Saturday, December 30, 2017


[Note: this post is an edited repeat of a Pairteas Facebook post from the past—hope you enjoy it, and hope you and yours experience fulfillment and happiness throughout 2018 and beyond!]

...Of course tea is not exactly champagne! 
But for those of us who, like me, can't tolerate alcohol and are thus tea-totalers, is there a tasty tea-based alternative?

Think I may have found it—try it and let me know what you think!

• Started with the question: what is the flavor profile of champagne? According to, champagne has flavors of citrus fruits, white peach, white cherry, almond, and toast (yeasty).
• In addition it has (of course) alcohol, which comes across on the palate as "acid" and, depending on your genetics, "bitter." How to get a similar profile? 
• Amazingly, you can get there by using white tea: white tea actually has a number of chemicals with peach, cherry, almond, and bready flavors, the latter thanks to its long withering. In addition, it has about half the catechins of green tea, so is decidedly less bitter, though some bitterness can be present.
• Next, we need the carbonation. At first was thinking about getting a sparkling alcohol-free apple cider—there are a couple of chemicals in white tea with an apple-like flavor—but champagne isn't apple-y to me, so I nixed that idea. 
• Instead I took myself to our local gourmet store to find a fizzy drink that wouldn't be too sweet, and found Juniper Berry DRY. To find out more about this exquisite sparkling soda, which you can get on Amazon, go to: Juniper has some of the chemicals such as alpha-terpineol and cedrol, that match chemicals in the white tea and activate the cool/cold receptors (think of the coolness of walking through a pine forest). While champagne appears not to have these particular compounds, it does have compounds that activate the cool/cold receptors. • Remembering that champagne also has a peach aspect, and that I wanted to cut the sweetness of the soda and the tea and add a tiny bit of bitterness, I also got some Fee Brothers peach bitters (

Here's the recipe:
• Bring 18 oz (half liter) of water to 170ºF (I checked with a food thermometer, but you can guess the temp because tiny bubbles start to appear, at least at my altitude which is 1700 ft). Add the water to 8 grams of white tea (I used a Bai Mu Dan), brew for 60 seconds, and remove the leaves.* This yields a rather dark tea (see photo below), but it will soon be diluted!

• Either let the tea cool down or be sure to put a metal spoon in your glass, then pour equal amounts of tea (first) and sparkling soda (second).
• For each 4 ounces of the tea/soda combo, add two dashes of peach bitters (or more, to taste). 

The picture below shows the result. 
Sorry it's not in a champagne glass—when I tool the picture I was in down-sizing mode, and couldn't reach my supply! Note that the tea soaked up some two ounces of the starting water!

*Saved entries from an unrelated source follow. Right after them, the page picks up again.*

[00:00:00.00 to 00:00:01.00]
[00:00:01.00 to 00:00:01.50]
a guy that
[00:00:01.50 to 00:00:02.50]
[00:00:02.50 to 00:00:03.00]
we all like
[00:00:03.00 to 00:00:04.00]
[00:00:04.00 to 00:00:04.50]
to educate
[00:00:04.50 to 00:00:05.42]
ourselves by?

Oh, and the bubbles don't show up in the picture, but the tiny bubbles are there...

=>> While you can still taste the tea very gently, the overall flavor and aftertaste is remarkably like champagne, and it feels so very festive!!! 

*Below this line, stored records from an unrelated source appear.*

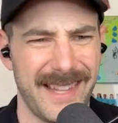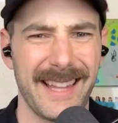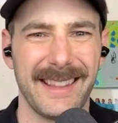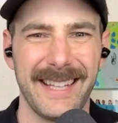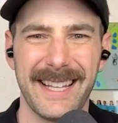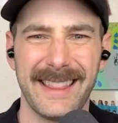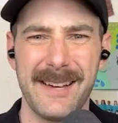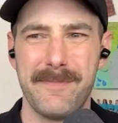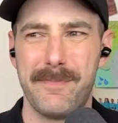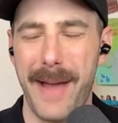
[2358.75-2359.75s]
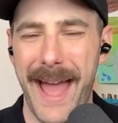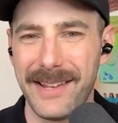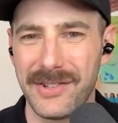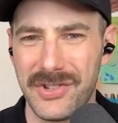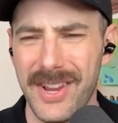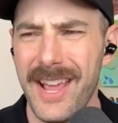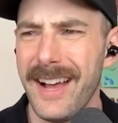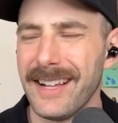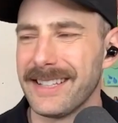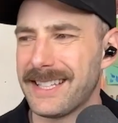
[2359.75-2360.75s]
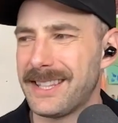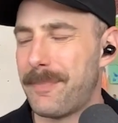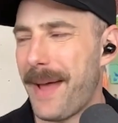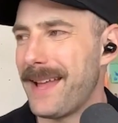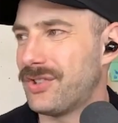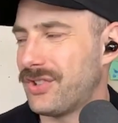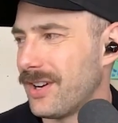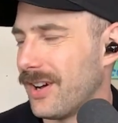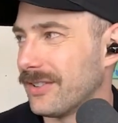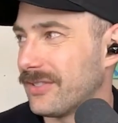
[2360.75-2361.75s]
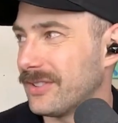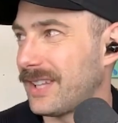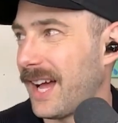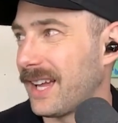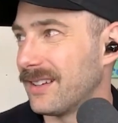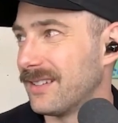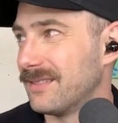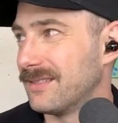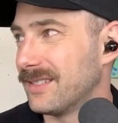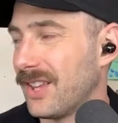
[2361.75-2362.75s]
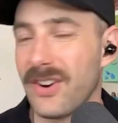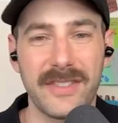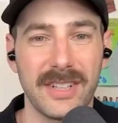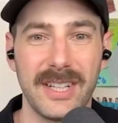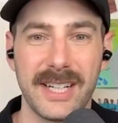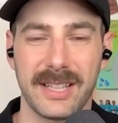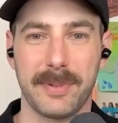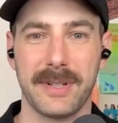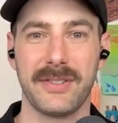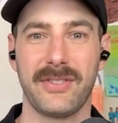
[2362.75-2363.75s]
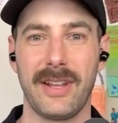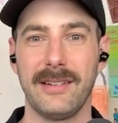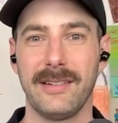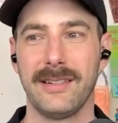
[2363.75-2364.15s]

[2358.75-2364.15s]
Yeah, lick the bench. Lick the bench. And also, like, you don't have to look at the person.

Enjoy! and my very best wishes for a joy-filled 2018!

* This short brewing time and low temperature means that fewer catechins enter the brew. Should note that Friend of Pairteas Kristin van Eetvelt brews her white tea at around 170º F as well, but lets the steep last 15 minutes or so as the tea cools. Haven't tried this method with this "champagne" recipe, but the result with a silver needle white tea (no additions) was deliciously comforting on the cold snowy night when we shared the tea.